The Gift of Rain is set in Malaysia with most of the events taking place before and during World War II. Phillip Hutton is the youngest of four children in a wealthy British family living on the island of Penang. He feels somewhat estranged from his family as the only child born of his father’s second wife, who was Chinese. His father and the three oldest children head to England for their every fifth year trip while Phillip stays in Malaysia. It is during this time in 1939 that he meets Hayato Endo, a Japanese man who is renting a small island from the Hutton family.
Phillip’s friendship with Endo-san sets in motion a number of events that impact his family, Penang, and, according to this story, the Japanese occupation of Malaysia. The author does a remarkable job at getting across the complexity of Phillip’s being an heir to a British company, his connections to the Chinese community through his mother’s family, and his friendship with a man whose country is attacking his. Here Phillip begins to think about how Endo-san has impacted his life on the morning after Japanese troops land on Malaysian soil: “He had linked me to the war, to Japan’s ambitions, and this realization weighed me down as though I had been burdened with another identity, taken deep down to the floor of the ocean.”
The story does have a mystical part to it. Phillip shows Endo-san around Penang and they interact with a fortune-teller who tells them, “‘You and your friend have a past together, in a different time. And you have a greater journey to make. After this life.’” This and some other scenes add a somewhat surreal element at times, but also make some of both Phillip’s and Endo-san’s actions more believable. And, I wonder if it works better with a reader that believes in past lives.

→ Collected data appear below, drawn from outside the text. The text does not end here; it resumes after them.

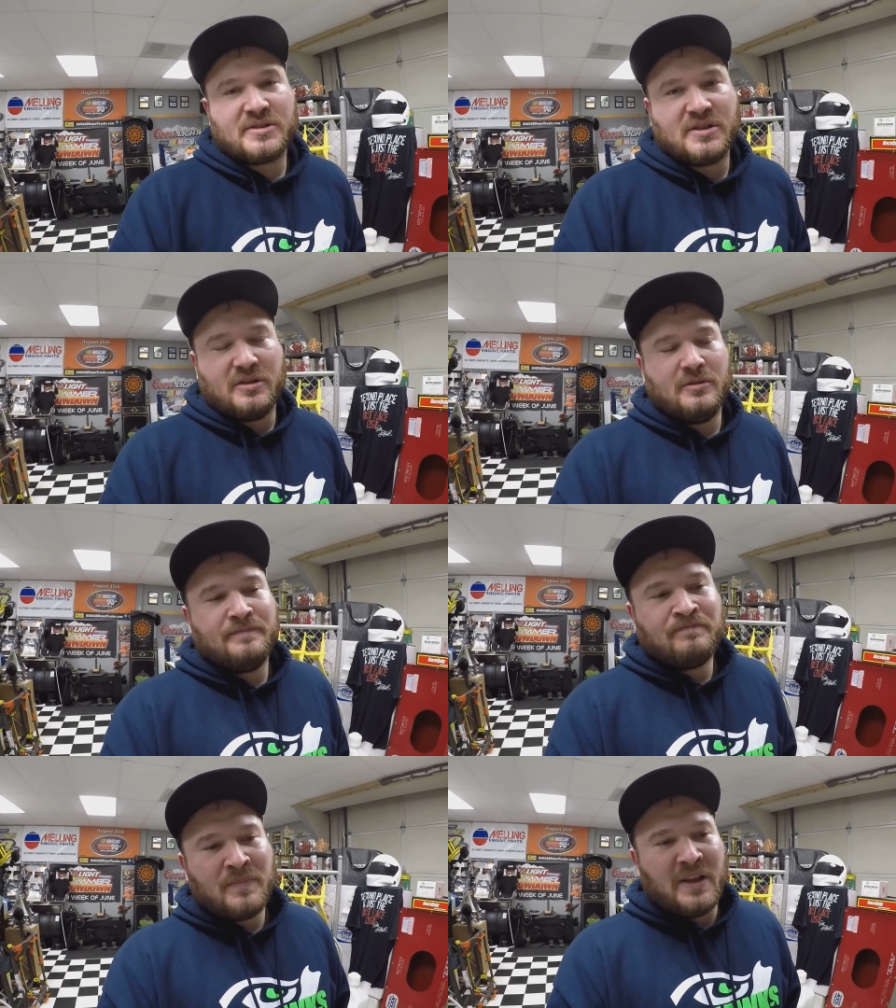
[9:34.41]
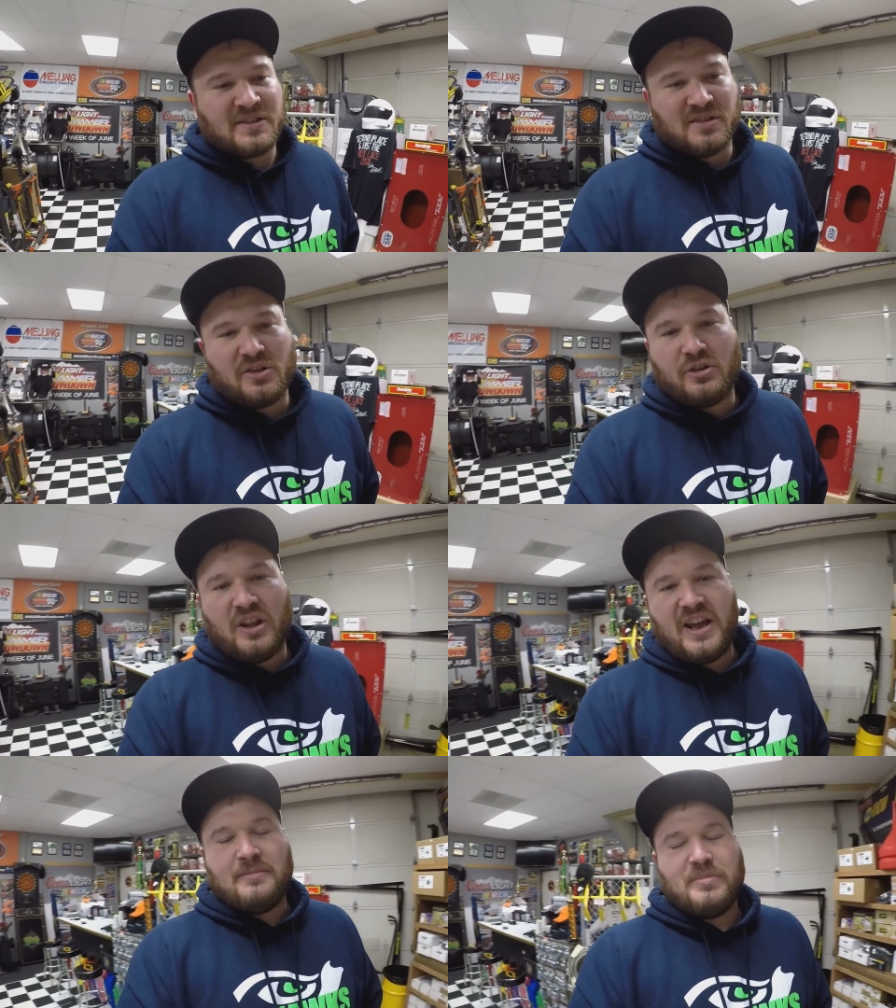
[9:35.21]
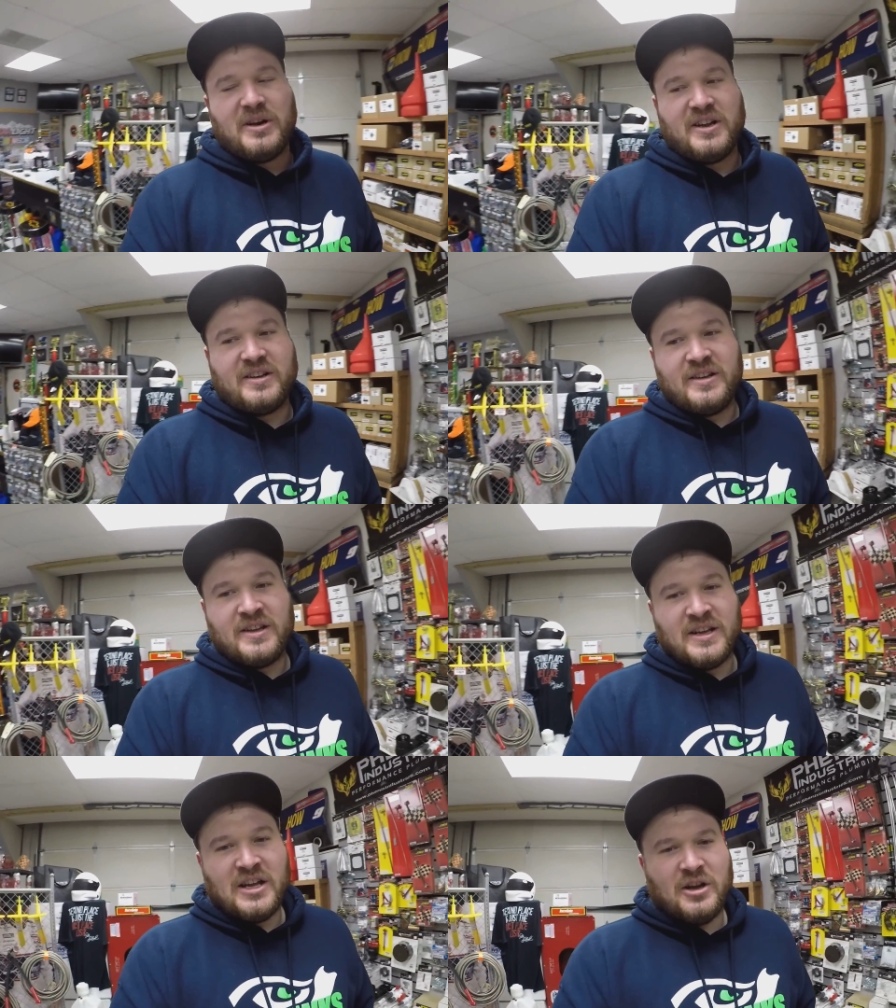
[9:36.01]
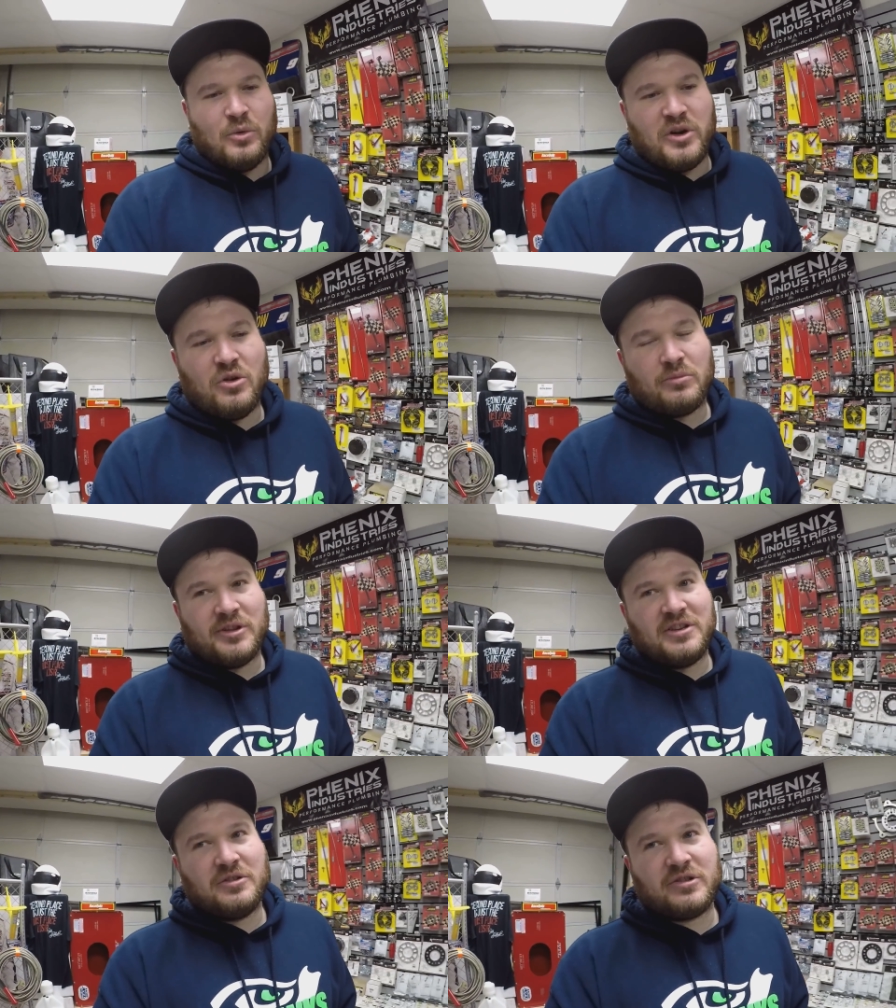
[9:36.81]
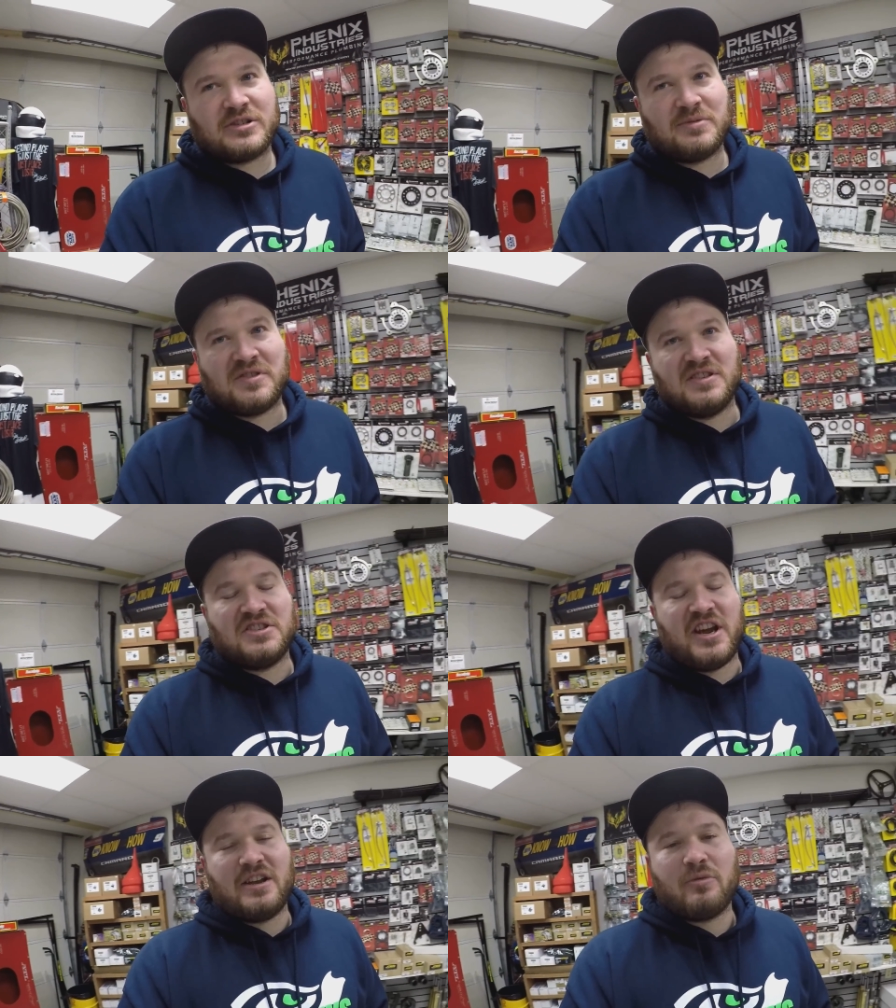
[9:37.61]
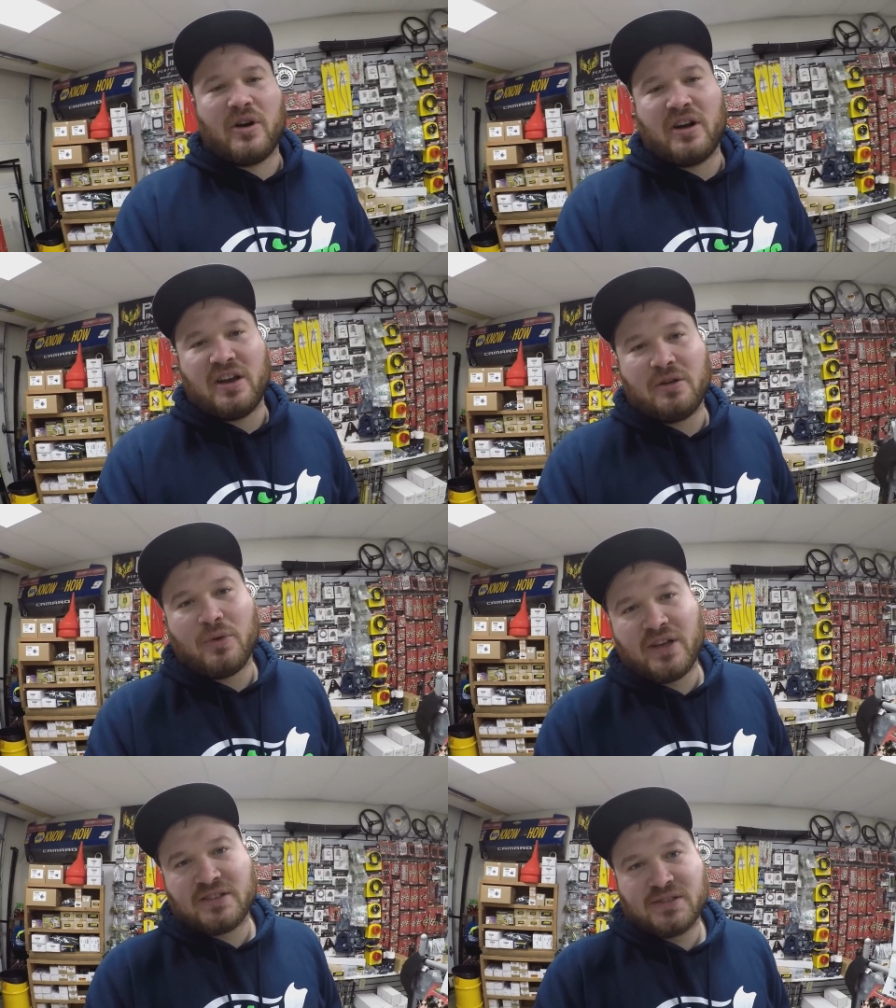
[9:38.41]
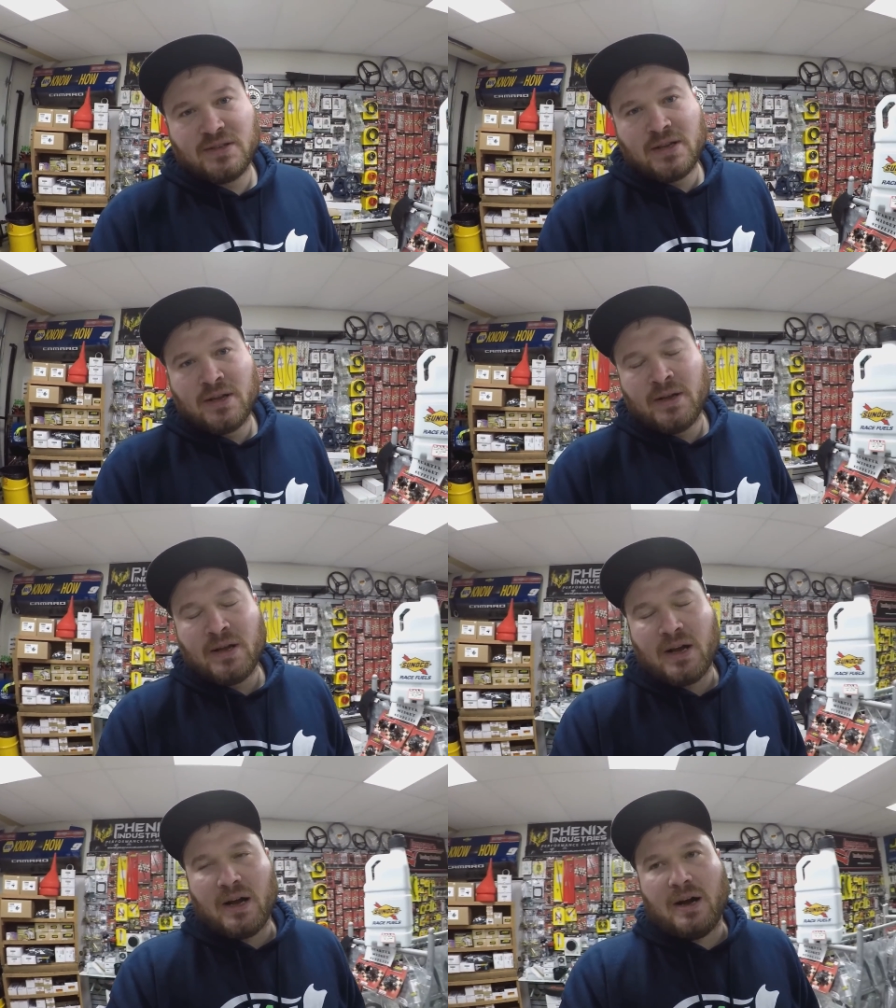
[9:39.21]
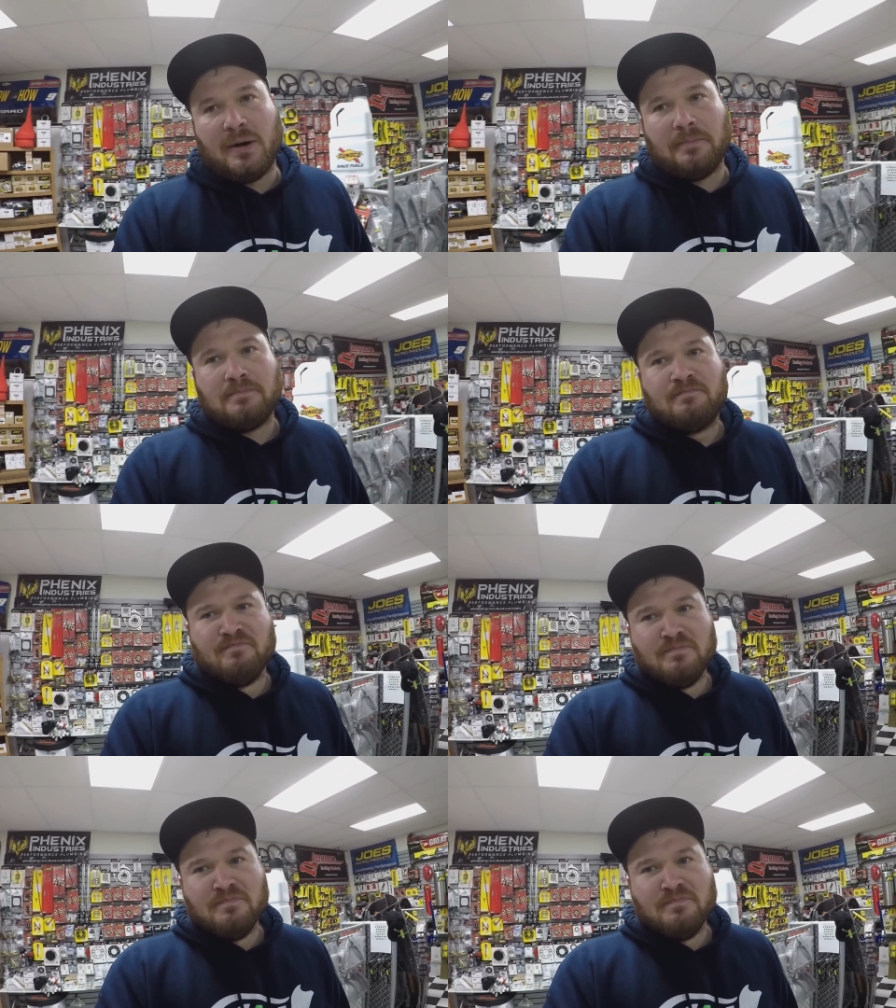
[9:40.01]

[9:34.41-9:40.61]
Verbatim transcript: So it's a little late, but we normally do Christmas in January, anyways. Um,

The book reminded me of A Town Like Alice by Nevil Shute, primarily as that was set partially in Malaysia and involved a death march under the Japanese army across the country. I’d like to read more stories set in Malaysia at this time (or any other), but told from a Malaysia person’s point-of-view. The Gift of Rain gets across the Chinese and British views of the Japanese occupation, but not the Malaysian. However, it is a remarkable book that examines complex interactions during a difficult time.